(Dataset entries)
__________________________________________________

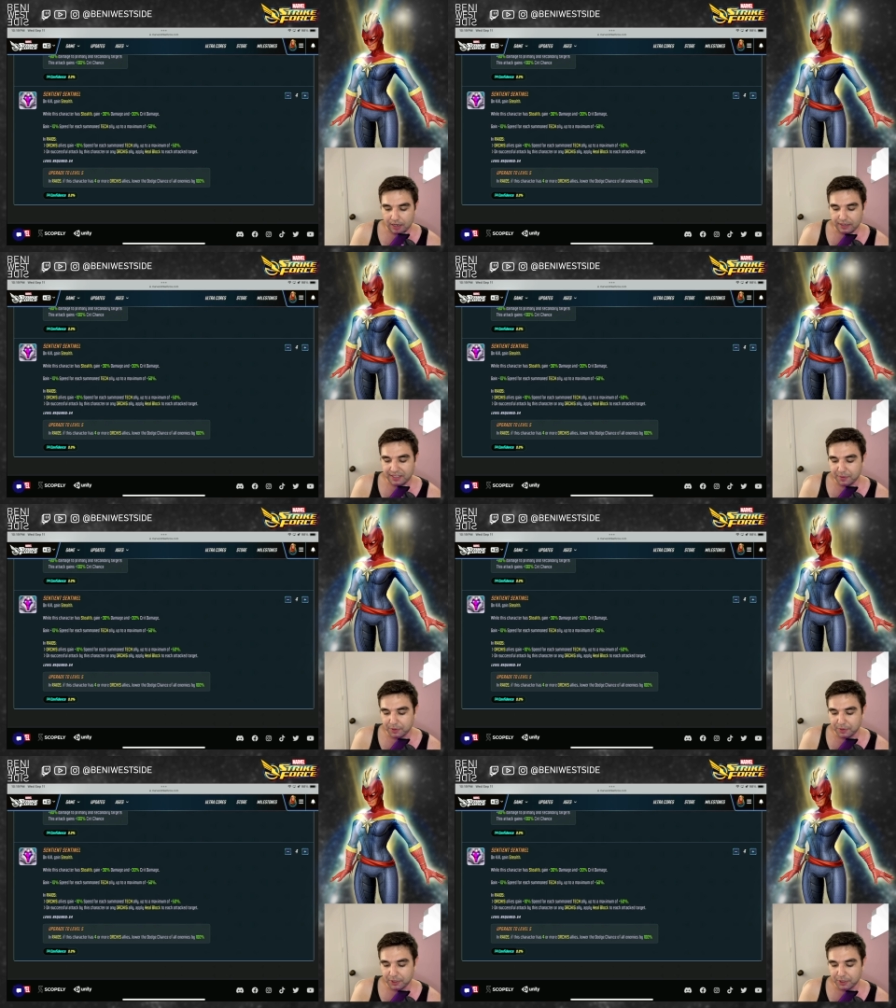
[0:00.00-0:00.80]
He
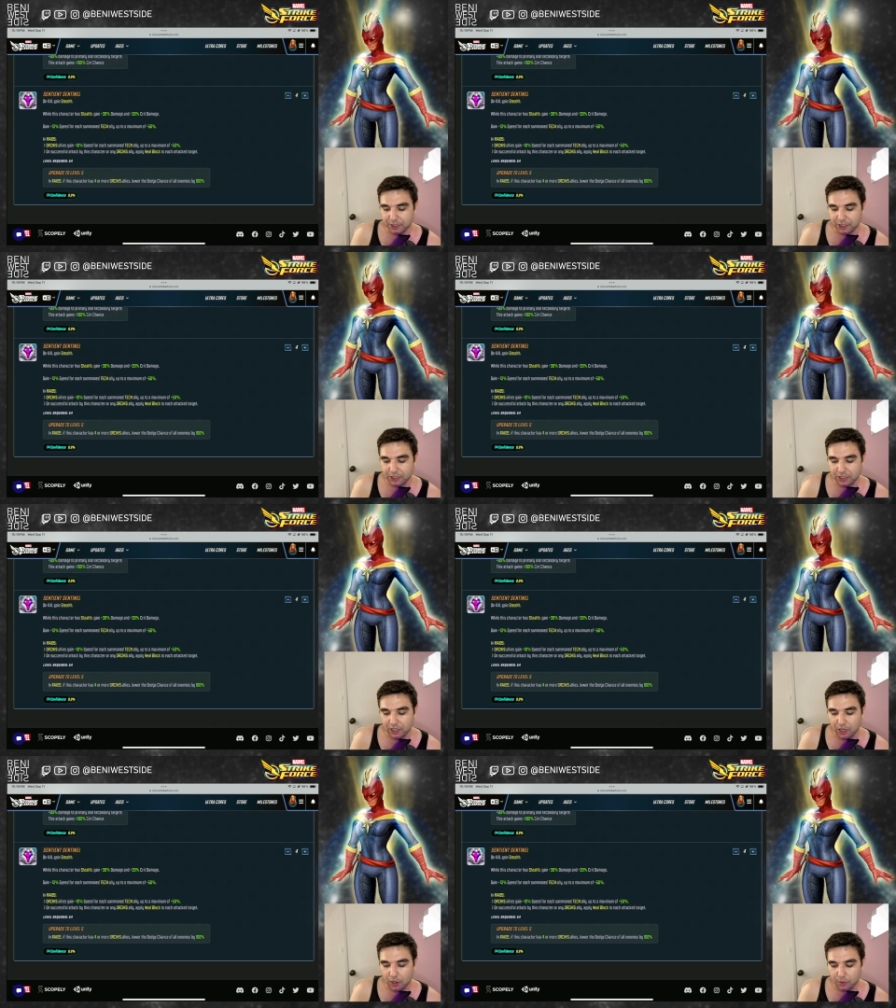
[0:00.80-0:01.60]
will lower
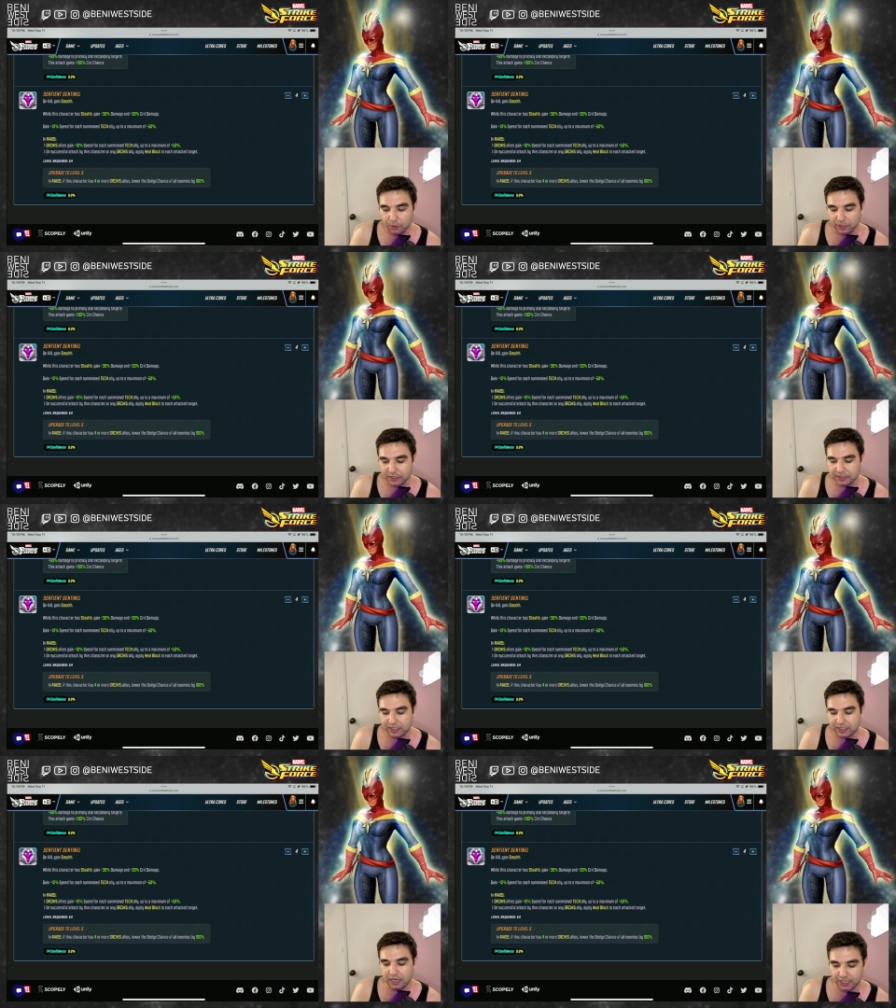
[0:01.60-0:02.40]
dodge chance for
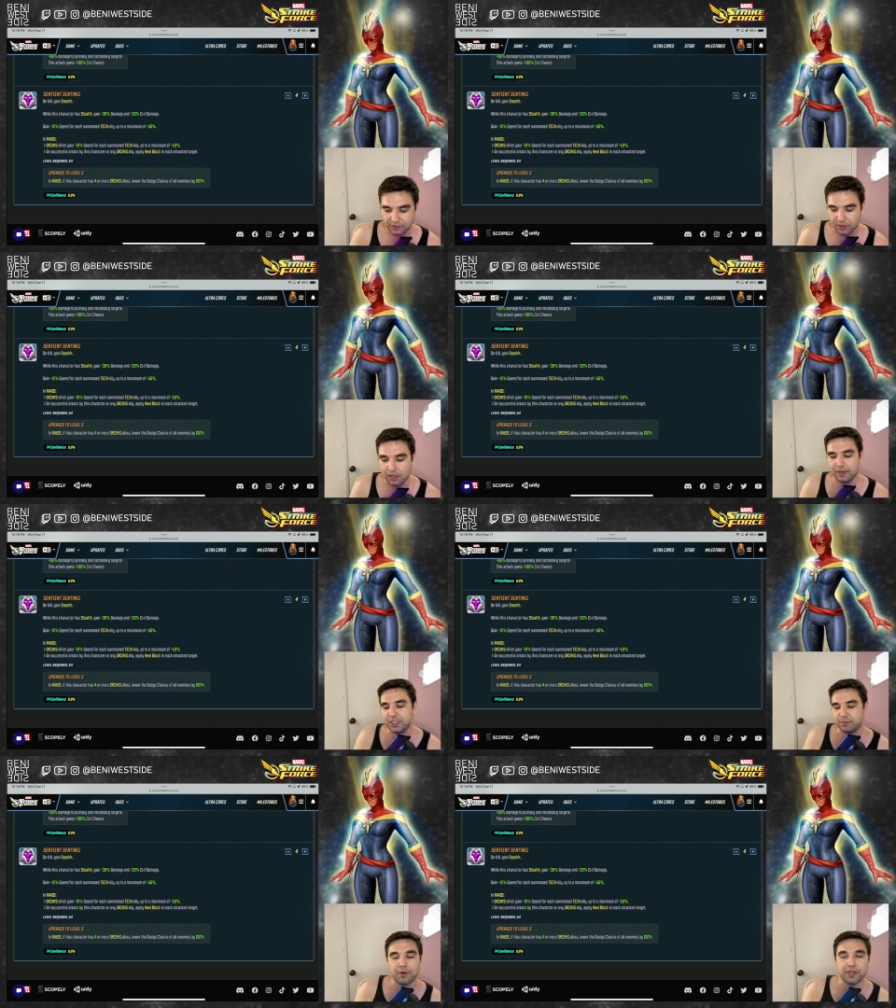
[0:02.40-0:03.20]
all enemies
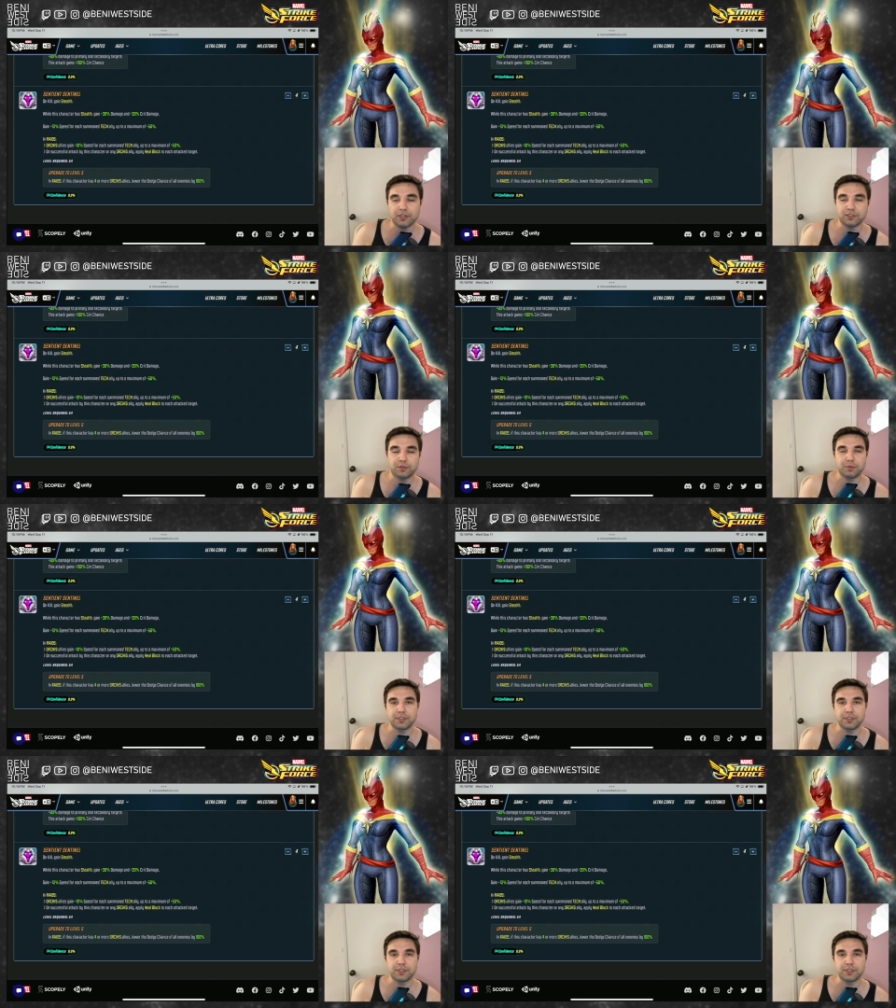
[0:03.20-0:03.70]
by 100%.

__________________________________________________

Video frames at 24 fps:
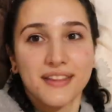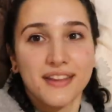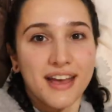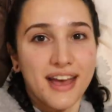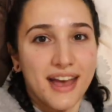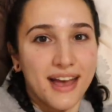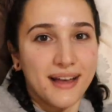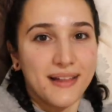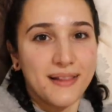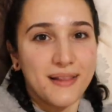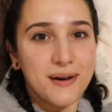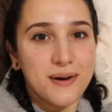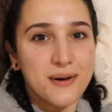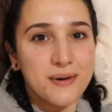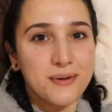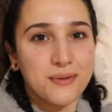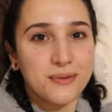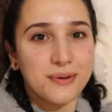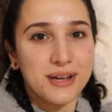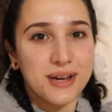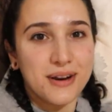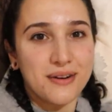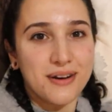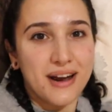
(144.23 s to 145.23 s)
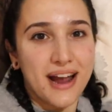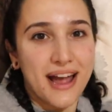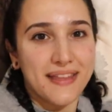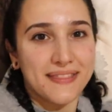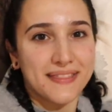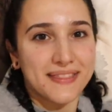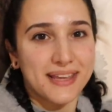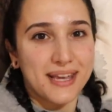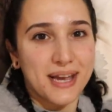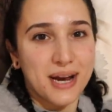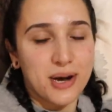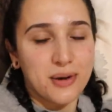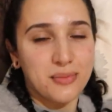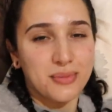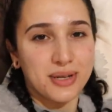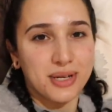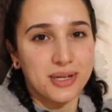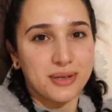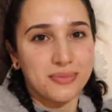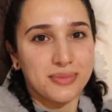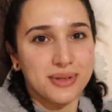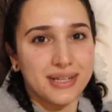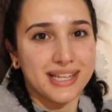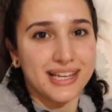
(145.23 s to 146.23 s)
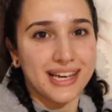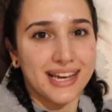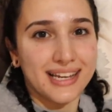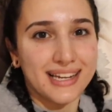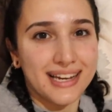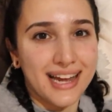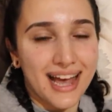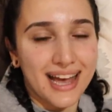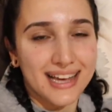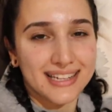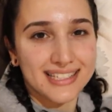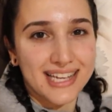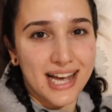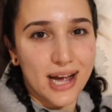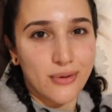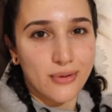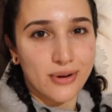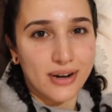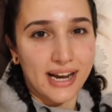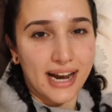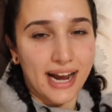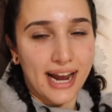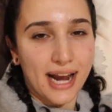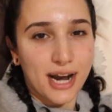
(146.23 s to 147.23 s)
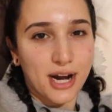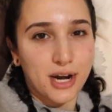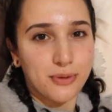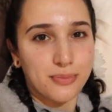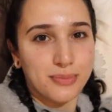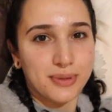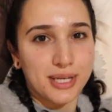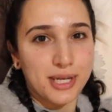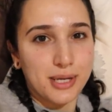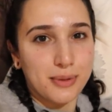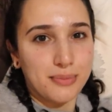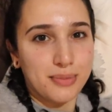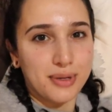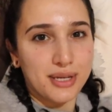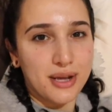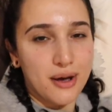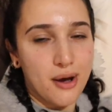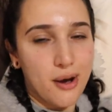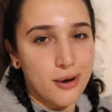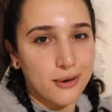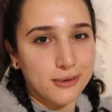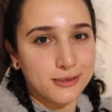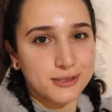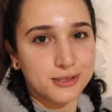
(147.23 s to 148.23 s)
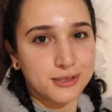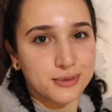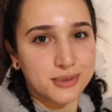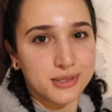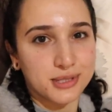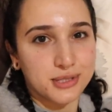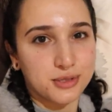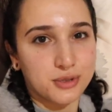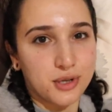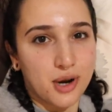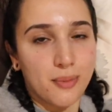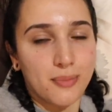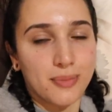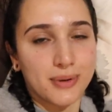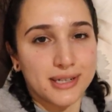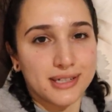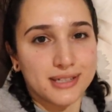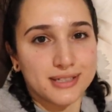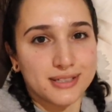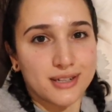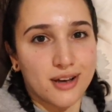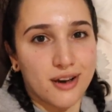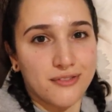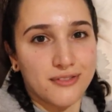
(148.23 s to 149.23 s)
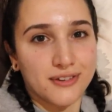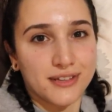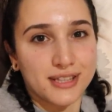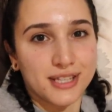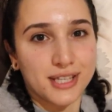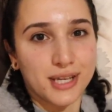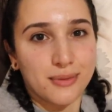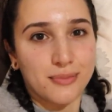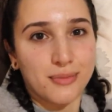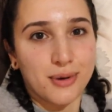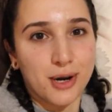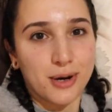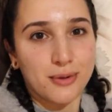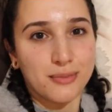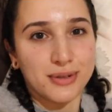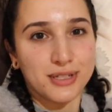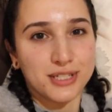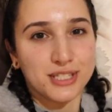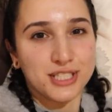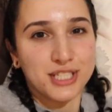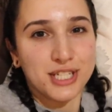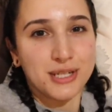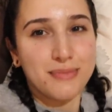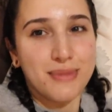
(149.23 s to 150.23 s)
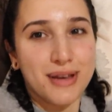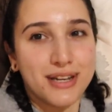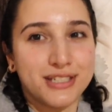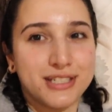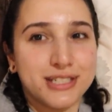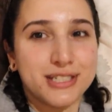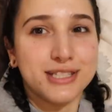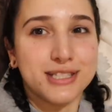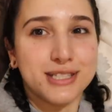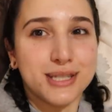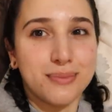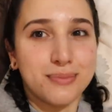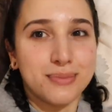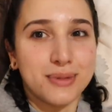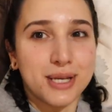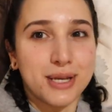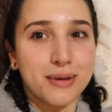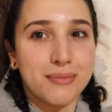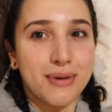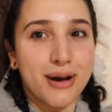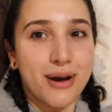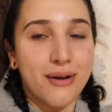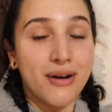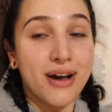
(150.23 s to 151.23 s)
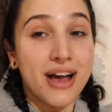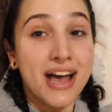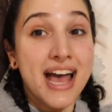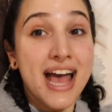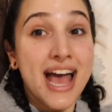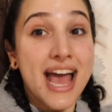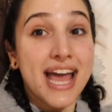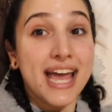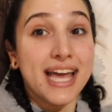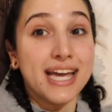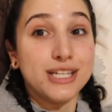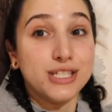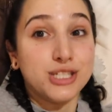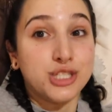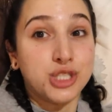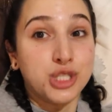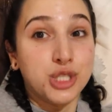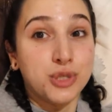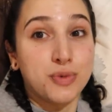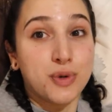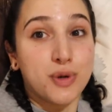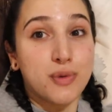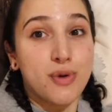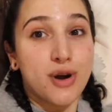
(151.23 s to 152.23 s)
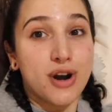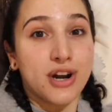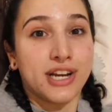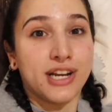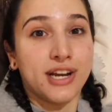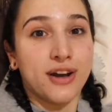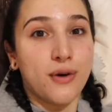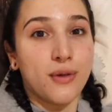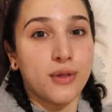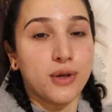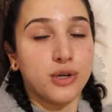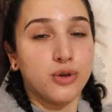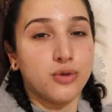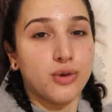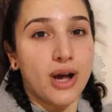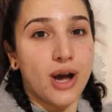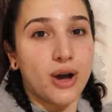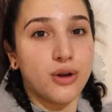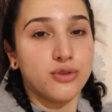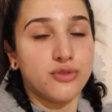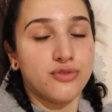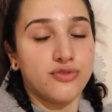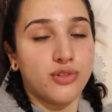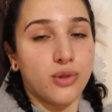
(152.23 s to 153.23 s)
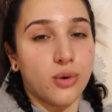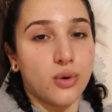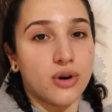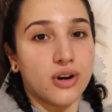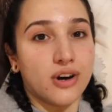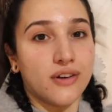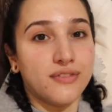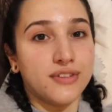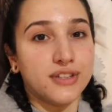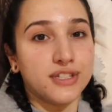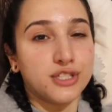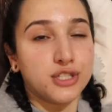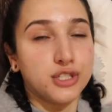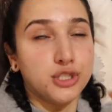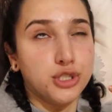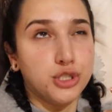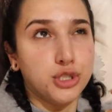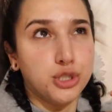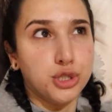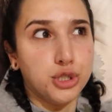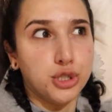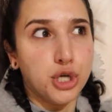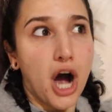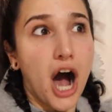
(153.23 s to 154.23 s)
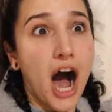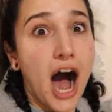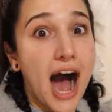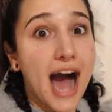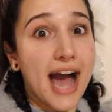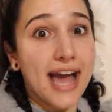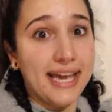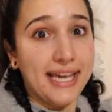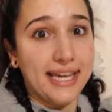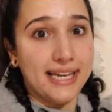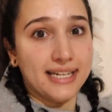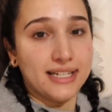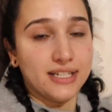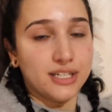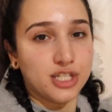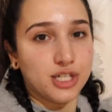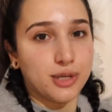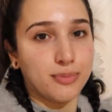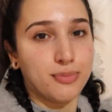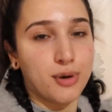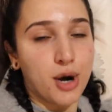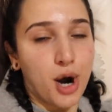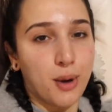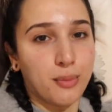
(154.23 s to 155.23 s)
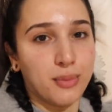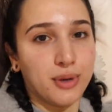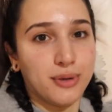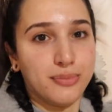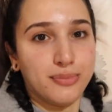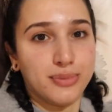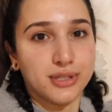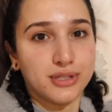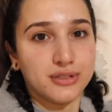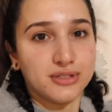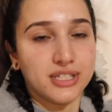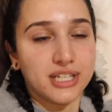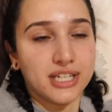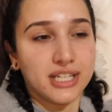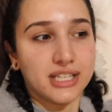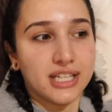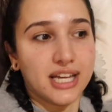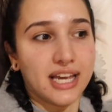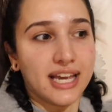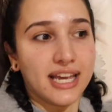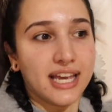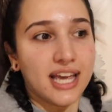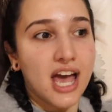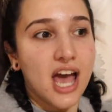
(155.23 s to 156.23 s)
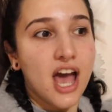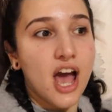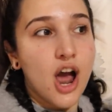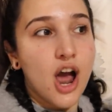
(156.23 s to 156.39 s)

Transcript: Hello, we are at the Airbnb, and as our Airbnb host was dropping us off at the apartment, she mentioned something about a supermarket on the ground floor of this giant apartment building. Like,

__________________________________________________

_Problem description:_ Every line above between the one containing "(146.23 s to 147.23 s)" and the one containing "Transcript: Hello, we", those two included, is to be printed exactly. No pictures go into the copy.

_Worked solution:_
(146.23 s to 147.23 s)
(147.23 s to 148.23 s)
(148.23 s to 149.23 s)
(149.23 s to 150.23 s)
(150.23 s to 151.23 s)
(151.23 s to 152.23 s)
(152.23 s to 153.23 s)
(153.23 s to 154.23 s)
(154.23 s to 155.23 s)
(155.23 s to 156.23 s)
(156.23 s to 156.39 s)

Transcript: Hello, we are at the Airbnb, and as our Airbnb host was dropping us off at the apartment, she mentioned something about a supermarket on the ground floor of this giant apartment building. Like,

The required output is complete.